▶ [Task to carry out]
Verbatim output of the lines below is required, with the images omitted.

▶ [Input for this task]
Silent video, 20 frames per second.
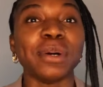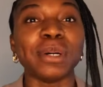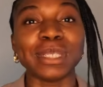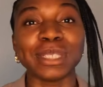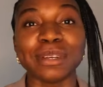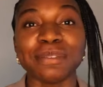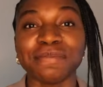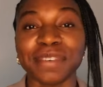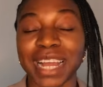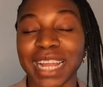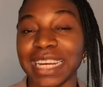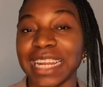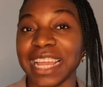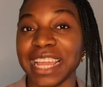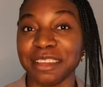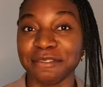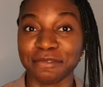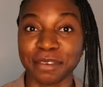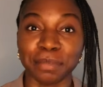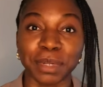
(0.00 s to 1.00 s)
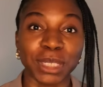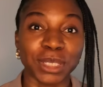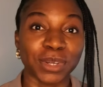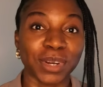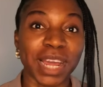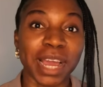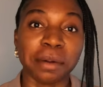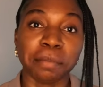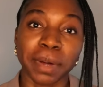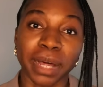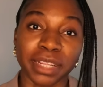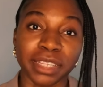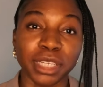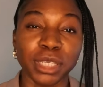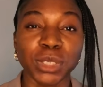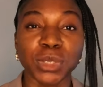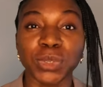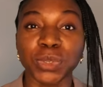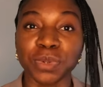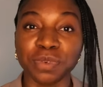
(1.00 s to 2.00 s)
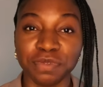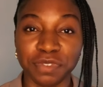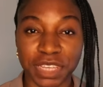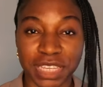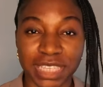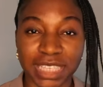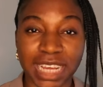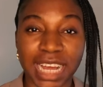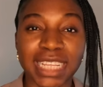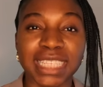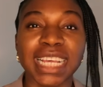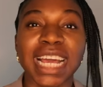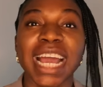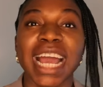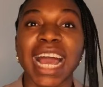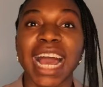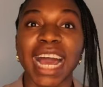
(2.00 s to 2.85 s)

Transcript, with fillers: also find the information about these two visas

▶ [Answer to the exercise]
Silent video, 20 frames per second.
(0.00 s to 1.00 s)
(1.00 s to 2.00 s)
(2.00 s to 2.85 s)

Transcript, with fillers: also find the information about these two visas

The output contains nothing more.